→ **Exercise**: Each line of the listing, apart from the pictures, is to be printed exactly.
--------
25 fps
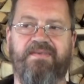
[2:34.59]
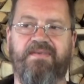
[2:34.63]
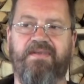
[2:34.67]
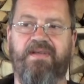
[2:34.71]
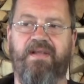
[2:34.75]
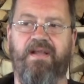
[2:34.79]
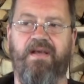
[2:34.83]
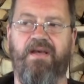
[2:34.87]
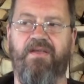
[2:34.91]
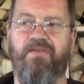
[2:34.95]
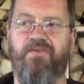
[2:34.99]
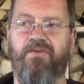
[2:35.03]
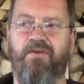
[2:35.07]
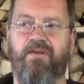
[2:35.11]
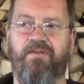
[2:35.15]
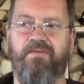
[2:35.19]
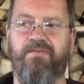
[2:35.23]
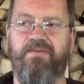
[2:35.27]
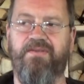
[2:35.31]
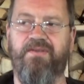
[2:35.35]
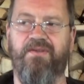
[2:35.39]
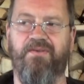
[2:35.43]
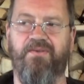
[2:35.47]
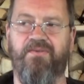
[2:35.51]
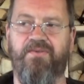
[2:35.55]
And I thought,
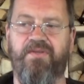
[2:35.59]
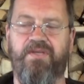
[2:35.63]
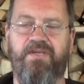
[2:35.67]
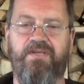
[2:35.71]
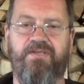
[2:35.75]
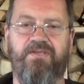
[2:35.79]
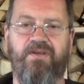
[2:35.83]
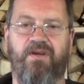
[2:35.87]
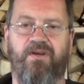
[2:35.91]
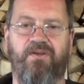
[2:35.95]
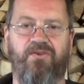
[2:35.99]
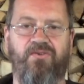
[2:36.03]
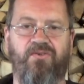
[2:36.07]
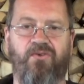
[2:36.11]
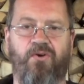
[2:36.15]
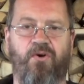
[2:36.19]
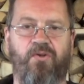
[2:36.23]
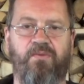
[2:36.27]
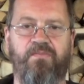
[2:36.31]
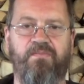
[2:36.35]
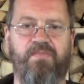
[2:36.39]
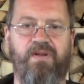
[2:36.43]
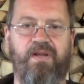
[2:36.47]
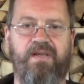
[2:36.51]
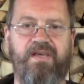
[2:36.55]
you know, these are
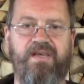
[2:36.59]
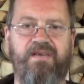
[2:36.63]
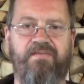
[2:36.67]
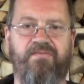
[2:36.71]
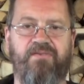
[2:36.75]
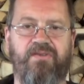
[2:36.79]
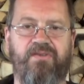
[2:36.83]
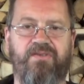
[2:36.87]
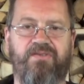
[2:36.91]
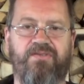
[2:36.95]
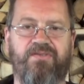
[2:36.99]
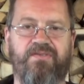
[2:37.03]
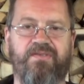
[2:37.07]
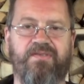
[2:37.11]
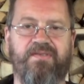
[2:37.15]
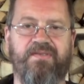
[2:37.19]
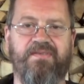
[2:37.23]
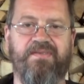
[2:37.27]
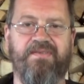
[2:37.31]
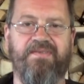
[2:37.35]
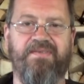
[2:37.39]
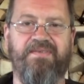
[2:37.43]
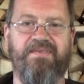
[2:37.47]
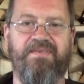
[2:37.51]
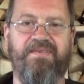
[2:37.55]
non-believers.
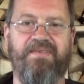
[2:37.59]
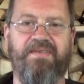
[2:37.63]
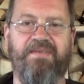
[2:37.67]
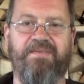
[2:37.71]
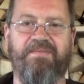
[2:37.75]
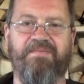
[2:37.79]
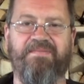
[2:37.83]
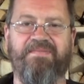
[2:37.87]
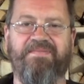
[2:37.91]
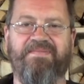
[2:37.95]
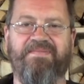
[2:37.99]
Yeah.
--------
→ **Answer space**:
25 fps
[2:34.59]
[2:34.63]
[2:34.67]
[2:34.71]
[2:34.75]
[2:34.79]
[2:34.83]
[2:34.87]
[2:34.91]
[2:34.95]
[2:34.99]
[2:35.03]
[2:35.07]
[2:35.11]
[2:35.15]
[2:35.19]
[2:35.23]
[2:35.27]
[2:35.31]
[2:35.35]
[2:35.39]
[2:35.43]
[2:35.47]
[2:35.51]
[2:35.55]
And I thought,
[2:35.59]
[2:35.63]
[2:35.67]
[2:35.71]
[2:35.75]
[2:35.79]
[2:35.83]
[2:35.87]
[2:35.91]
[2:35.95]
[2:35.99]
[2:36.03]
[2:36.07]
[2:36.11]
[2:36.15]
[2:36.19]
[2:36.23]
[2:36.27]
[2:36.31]
[2:36.35]
[2:36.39]
[2:36.43]
[2:36.47]
[2:36.51]
[2:36.55]
you know, these are
[2:36.59]
[2:36.63]
[2:36.67]
[2:36.71]
[2:36.75]
[2:36.79]
[2:36.83]
[2:36.87]
[2:36.91]
[2:36.95]
[2:36.99]
[2:37.03]
[2:37.07]
[2:37.11]
[2:37.15]
[2:37.19]
[2:37.23]
[2:37.27]
[2:37.31]
[2:37.35]
[2:37.39]
[2:37.43]
[2:37.47]
[2:37.51]
[2:37.55]
non-believers.
[2:37.59]
[2:37.63]
[2:37.67]
[2:37.71]
[2:37.75]
[2:37.79]
[2:37.83]
[2:37.87]
[2:37.91]
[2:37.95]
[2:37.99]
Yeah.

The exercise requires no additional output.